#### Your objective
Please return only the lines from the one holding "[0:04.50-0:05.40]" through the one holding "[0:14.40-0:15.30]", exactly as they appear in the records below, both ends included.

#### Data shown
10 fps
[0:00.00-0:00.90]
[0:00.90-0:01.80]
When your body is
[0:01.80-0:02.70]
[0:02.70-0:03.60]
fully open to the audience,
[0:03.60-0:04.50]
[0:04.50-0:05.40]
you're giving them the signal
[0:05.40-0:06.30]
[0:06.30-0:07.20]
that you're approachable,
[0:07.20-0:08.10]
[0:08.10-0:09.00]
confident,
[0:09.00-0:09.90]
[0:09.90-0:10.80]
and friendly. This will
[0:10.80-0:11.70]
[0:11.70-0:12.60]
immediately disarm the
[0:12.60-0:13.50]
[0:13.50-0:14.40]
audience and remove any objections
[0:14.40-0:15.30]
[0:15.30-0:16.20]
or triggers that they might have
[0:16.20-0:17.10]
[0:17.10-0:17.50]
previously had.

* * *

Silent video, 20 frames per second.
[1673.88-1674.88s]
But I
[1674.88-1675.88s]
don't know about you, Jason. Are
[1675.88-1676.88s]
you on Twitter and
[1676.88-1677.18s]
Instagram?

#### Task solution
[0:04.50-0:05.40]
you're giving them the signal
[0:05.40-0:06.30]
[0:06.30-0:07.20]
that you're approachable,
[0:07.20-0:08.10]
[0:08.10-0:09.00]
confident,
[0:09.00-0:09.90]
[0:09.90-0:10.80]
and friendly. This will
[0:10.80-0:11.70]
[0:11.70-0:12.60]
immediately disarm the
[0:12.60-0:13.50]
[0:13.50-0:14.40]
audience and remove any objections
[0:14.40-0:15.30]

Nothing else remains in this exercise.